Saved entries
################

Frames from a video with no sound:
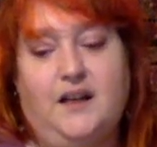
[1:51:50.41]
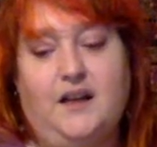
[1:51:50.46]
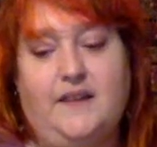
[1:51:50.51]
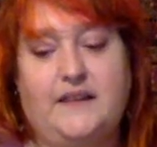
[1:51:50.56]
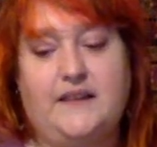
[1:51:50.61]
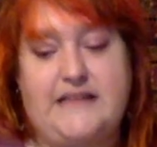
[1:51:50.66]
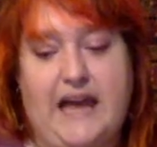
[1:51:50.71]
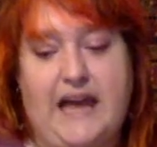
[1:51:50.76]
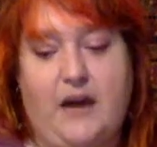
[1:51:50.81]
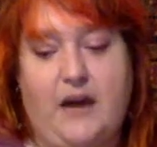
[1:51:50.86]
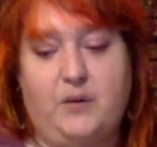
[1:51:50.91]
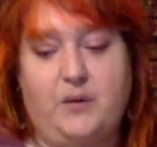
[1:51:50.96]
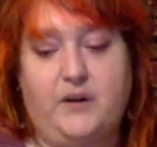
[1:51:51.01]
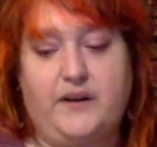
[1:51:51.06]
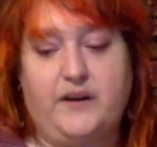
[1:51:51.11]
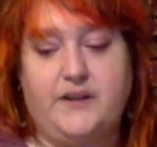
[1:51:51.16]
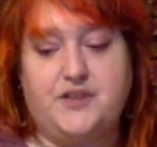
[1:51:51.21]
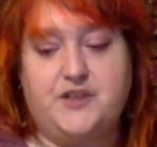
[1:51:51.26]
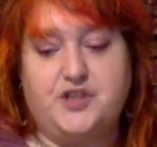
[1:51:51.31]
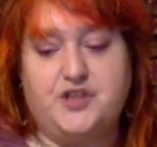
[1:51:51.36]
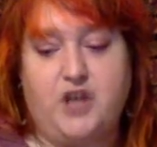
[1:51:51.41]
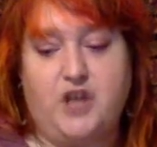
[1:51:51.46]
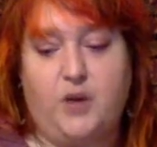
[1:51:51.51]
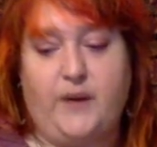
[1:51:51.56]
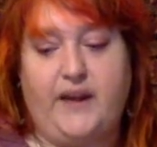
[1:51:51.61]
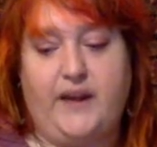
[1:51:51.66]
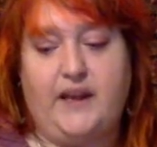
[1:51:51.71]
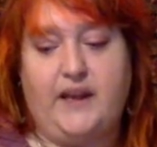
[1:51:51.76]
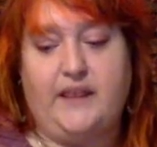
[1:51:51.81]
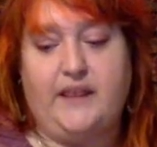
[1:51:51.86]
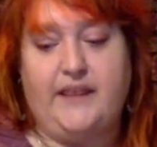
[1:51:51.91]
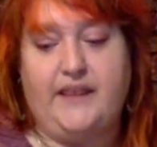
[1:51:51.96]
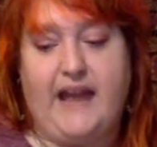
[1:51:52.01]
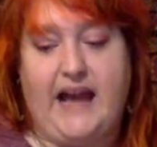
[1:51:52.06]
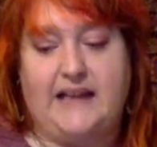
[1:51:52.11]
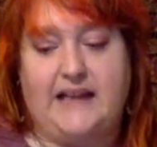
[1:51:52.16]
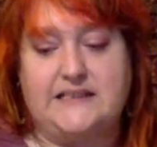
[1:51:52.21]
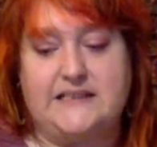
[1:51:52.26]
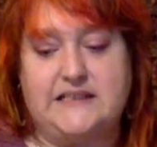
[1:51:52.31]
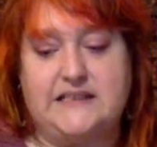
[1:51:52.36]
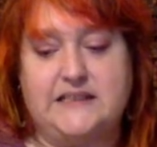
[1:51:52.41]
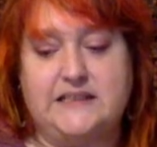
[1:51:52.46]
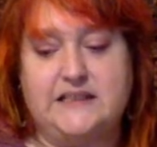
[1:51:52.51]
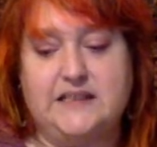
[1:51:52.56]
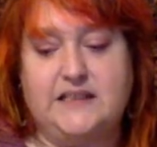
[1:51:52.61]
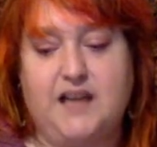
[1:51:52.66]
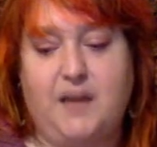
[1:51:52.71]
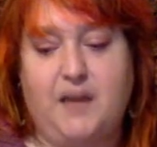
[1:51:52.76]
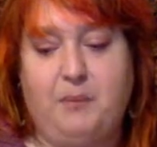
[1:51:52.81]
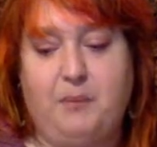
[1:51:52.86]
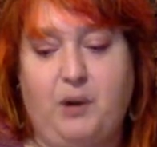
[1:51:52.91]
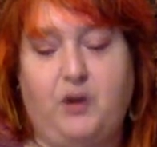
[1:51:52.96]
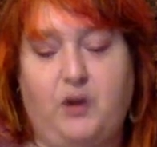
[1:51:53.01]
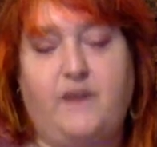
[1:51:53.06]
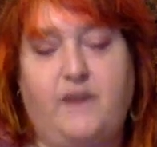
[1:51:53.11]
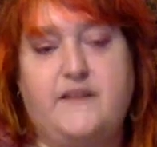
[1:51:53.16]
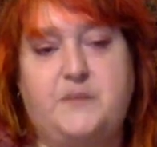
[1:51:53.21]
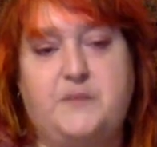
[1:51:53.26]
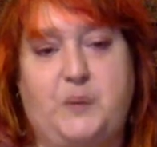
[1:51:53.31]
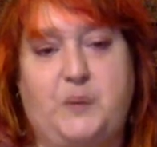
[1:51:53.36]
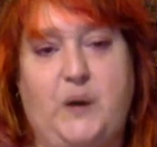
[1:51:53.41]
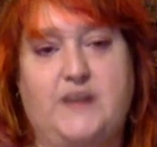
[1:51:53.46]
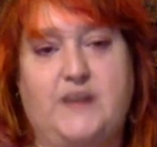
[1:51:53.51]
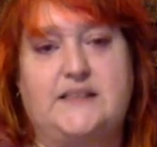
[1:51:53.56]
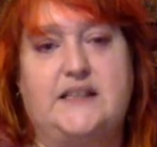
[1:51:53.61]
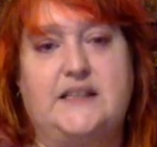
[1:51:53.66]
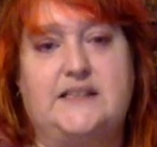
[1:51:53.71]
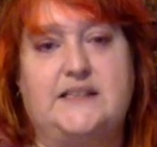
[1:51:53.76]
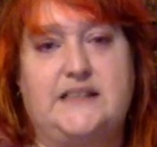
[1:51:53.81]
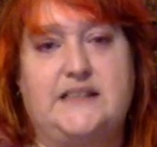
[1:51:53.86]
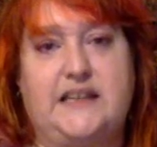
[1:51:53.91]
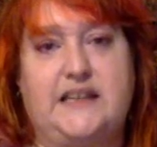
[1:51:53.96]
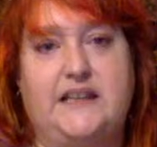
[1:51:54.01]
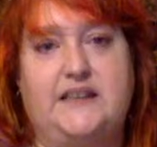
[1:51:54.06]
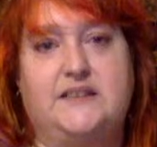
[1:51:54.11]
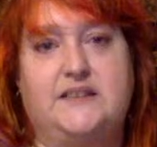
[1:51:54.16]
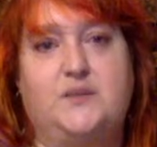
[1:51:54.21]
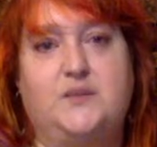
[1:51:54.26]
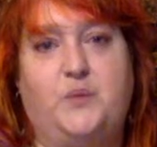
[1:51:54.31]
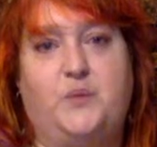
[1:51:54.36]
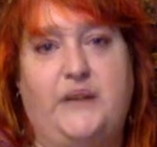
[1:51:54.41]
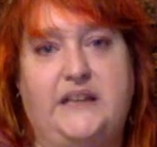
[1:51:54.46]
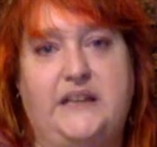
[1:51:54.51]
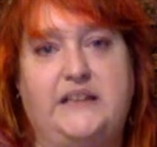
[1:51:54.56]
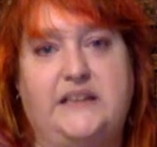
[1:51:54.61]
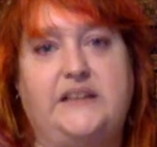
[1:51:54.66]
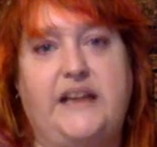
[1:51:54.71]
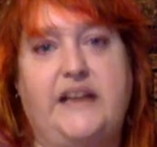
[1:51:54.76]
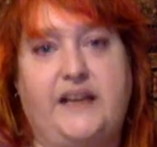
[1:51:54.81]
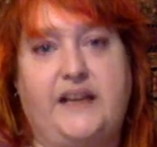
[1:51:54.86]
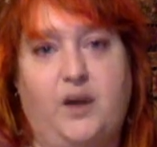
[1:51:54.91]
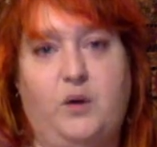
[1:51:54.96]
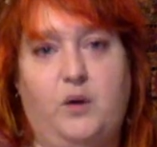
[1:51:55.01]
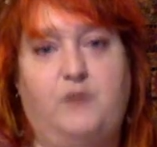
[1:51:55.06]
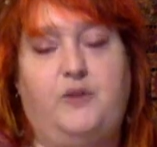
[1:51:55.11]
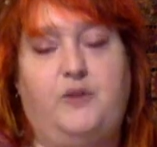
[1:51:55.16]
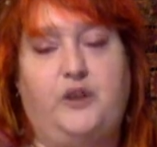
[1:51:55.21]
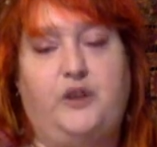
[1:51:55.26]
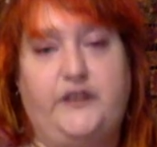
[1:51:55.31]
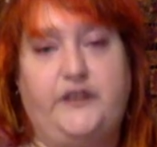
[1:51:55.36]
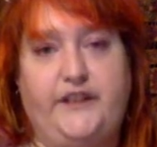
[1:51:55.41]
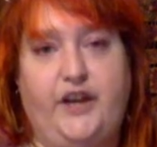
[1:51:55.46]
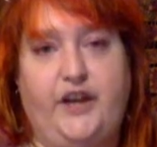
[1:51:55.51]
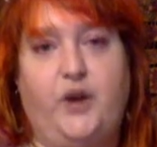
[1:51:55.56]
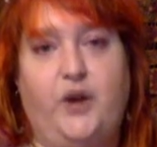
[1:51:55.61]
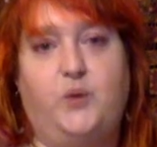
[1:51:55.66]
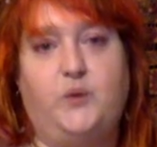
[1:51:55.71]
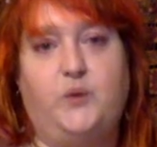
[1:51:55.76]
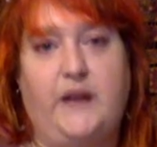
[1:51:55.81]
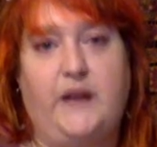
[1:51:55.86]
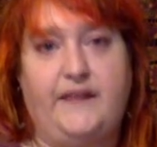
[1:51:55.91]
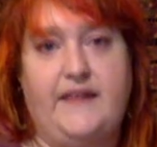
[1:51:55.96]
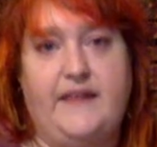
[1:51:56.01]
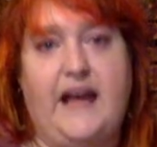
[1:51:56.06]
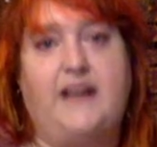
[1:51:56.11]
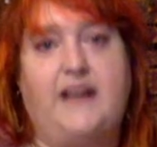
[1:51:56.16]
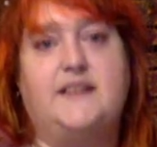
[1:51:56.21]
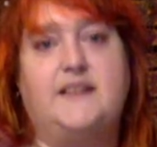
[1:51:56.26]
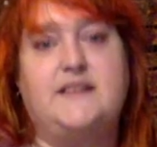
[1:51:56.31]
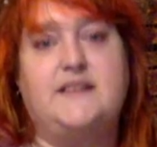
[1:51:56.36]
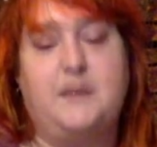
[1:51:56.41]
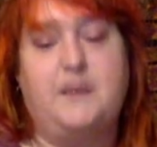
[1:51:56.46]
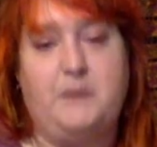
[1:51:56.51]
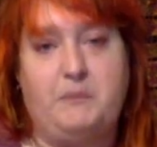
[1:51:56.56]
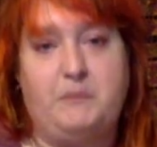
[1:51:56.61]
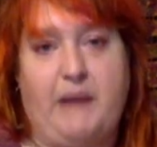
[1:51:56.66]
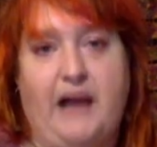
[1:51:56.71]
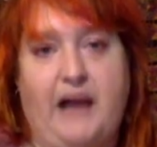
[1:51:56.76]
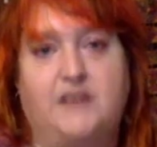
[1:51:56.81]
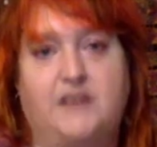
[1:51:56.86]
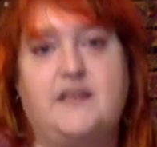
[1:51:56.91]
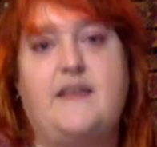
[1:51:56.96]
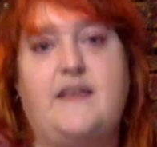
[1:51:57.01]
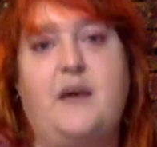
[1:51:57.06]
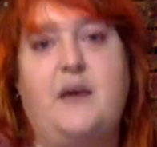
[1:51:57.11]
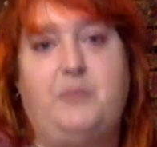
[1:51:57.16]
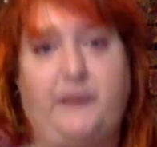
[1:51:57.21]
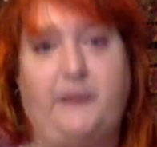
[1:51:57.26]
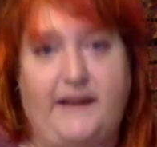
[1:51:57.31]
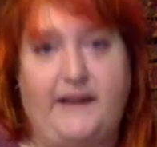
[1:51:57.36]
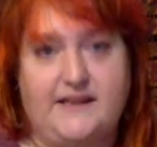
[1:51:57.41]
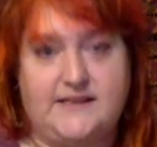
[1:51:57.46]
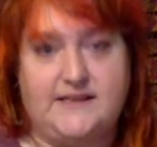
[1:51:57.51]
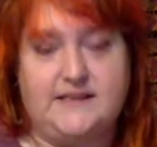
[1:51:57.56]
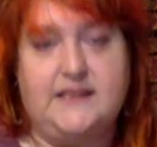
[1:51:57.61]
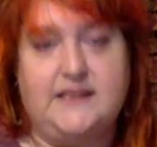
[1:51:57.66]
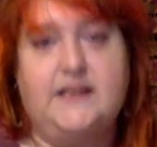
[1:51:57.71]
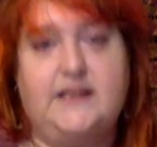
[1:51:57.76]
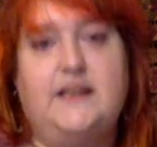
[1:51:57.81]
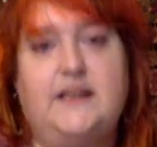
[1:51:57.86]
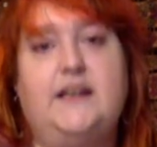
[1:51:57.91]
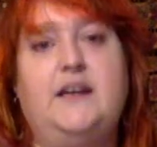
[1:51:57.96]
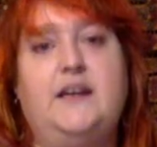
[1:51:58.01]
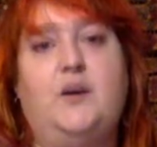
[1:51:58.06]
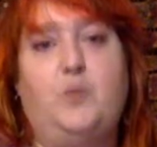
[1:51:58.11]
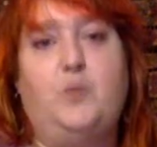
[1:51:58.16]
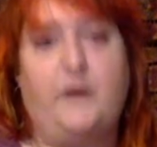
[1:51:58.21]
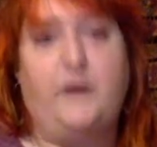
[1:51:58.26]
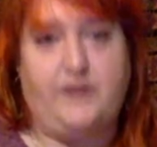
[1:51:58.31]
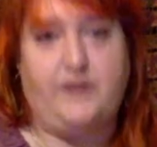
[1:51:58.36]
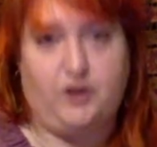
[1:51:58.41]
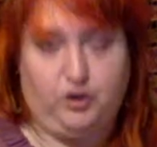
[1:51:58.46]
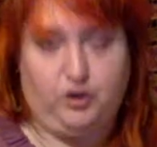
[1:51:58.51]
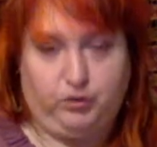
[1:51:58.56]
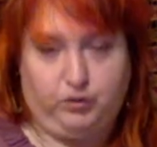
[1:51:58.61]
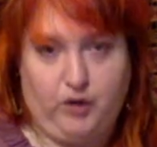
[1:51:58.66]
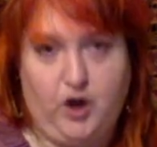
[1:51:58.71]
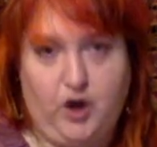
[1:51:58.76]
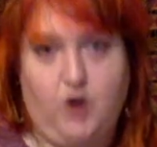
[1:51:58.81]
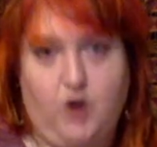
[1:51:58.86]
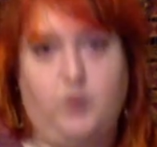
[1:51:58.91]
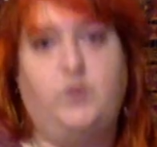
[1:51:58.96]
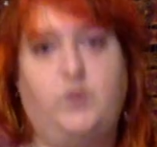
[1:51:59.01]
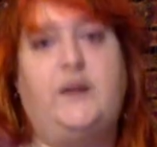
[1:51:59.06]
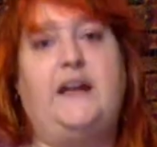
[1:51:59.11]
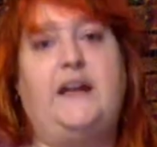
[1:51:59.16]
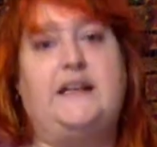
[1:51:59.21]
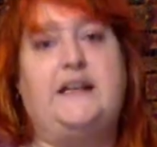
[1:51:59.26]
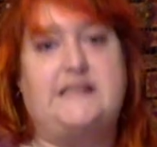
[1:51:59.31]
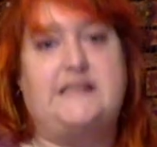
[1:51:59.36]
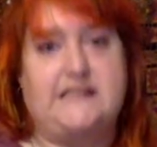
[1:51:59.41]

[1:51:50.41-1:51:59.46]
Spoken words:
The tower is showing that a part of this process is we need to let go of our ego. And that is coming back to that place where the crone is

################

PROBLEM TO WORK ON:
Begin at the first line of the entries above and return each line exactly, stopping after the line that contains "[1:51:57.31]". Pictures do not belong in the copy.

SOLUTION TO THIS PROBLEM:
Frames from a video with no sound:
[1:51:50.41]
[1:51:50.46]
[1:51:50.51]
[1:51:50.56]
[1:51:50.61]
[1:51:50.66]
[1:51:50.71]
[1:51:50.76]
[1:51:50.81]
[1:51:50.86]
[1:51:50.91]
[1:51:50.96]
[1:51:51.01]
[1:51:51.06]
[1:51:51.11]
[1:51:51.16]
[1:51:51.21]
[1:51:51.26]
[1:51:51.31]
[1:51:51.36]
[1:51:51.41]
[1:51:51.46]
[1:51:51.51]
[1:51:51.56]
[1:51:51.61]
[1:51:51.66]
[1:51:51.71]
[1:51:51.76]
[1:51:51.81]
[1:51:51.86]
[1:51:51.91]
[1:51:51.96]
[1:51:52.01]
[1:51:52.06]
[1:51:52.11]
[1:51:52.16]
[1:51:52.21]
[1:51:52.26]
[1:51:52.31]
[1:51:52.36]
[1:51:52.41]
[1:51:52.46]
[1:51:52.51]
[1:51:52.56]
[1:51:52.61]
[1:51:52.66]
[1:51:52.71]
[1:51:52.76]
[1:51:52.81]
[1:51:52.86]
[1:51:52.91]
[1:51:52.96]
[1:51:53.01]
[1:51:53.06]
[1:51:53.11]
[1:51:53.16]
[1:51:53.21]
[1:51:53.26]
[1:51:53.31]
[1:51:53.36]
[1:51:53.41]
[1:51:53.46]
[1:51:53.51]
[1:51:53.56]
[1:51:53.61]
[1:51:53.66]
[1:51:53.71]
[1:51:53.76]
[1:51:53.81]
[1:51:53.86]
[1:51:53.91]
[1:51:53.96]
[1:51:54.01]
[1:51:54.06]
[1:51:54.11]
[1:51:54.16]
[1:51:54.21]
[1:51:54.26]
[1:51:54.31]
[1:51:54.36]
[1:51:54.41]
[1:51:54.46]
[1:51:54.51]
[1:51:54.56]
[1:51:54.61]
[1:51:54.66]
[1:51:54.71]
[1:51:54.76]
[1:51:54.81]
[1:51:54.86]
[1:51:54.91]
[1:51:54.96]
[1:51:55.01]
[1:51:55.06]
[1:51:55.11]
[1:51:55.16]
[1:51:55.21]
[1:51:55.26]
[1:51:55.31]
[1:51:55.36]
[1:51:55.41]
[1:51:55.46]
[1:51:55.51]
[1:51:55.56]
[1:51:55.61]
[1:51:55.66]
[1:51:55.71]
[1:51:55.76]
[1:51:55.81]
[1:51:55.86]
[1:51:55.91]
[1:51:55.96]
[1:51:56.01]
[1:51:56.06]
[1:51:56.11]
[1:51:56.16]
[1:51:56.21]
[1:51:56.26]
[1:51:56.31]
[1:51:56.36]
[1:51:56.41]
[1:51:56.46]
[1:51:56.51]
[1:51:56.56]
[1:51:56.61]
[1:51:56.66]
[1:51:56.71]
[1:51:56.76]
[1:51:56.81]
[1:51:56.86]
[1:51:56.91]
[1:51:56.96]
[1:51:57.01]
[1:51:57.06]
[1:51:57.11]
[1:51:57.16]
[1:51:57.21]
[1:51:57.26]
[1:51:57.31]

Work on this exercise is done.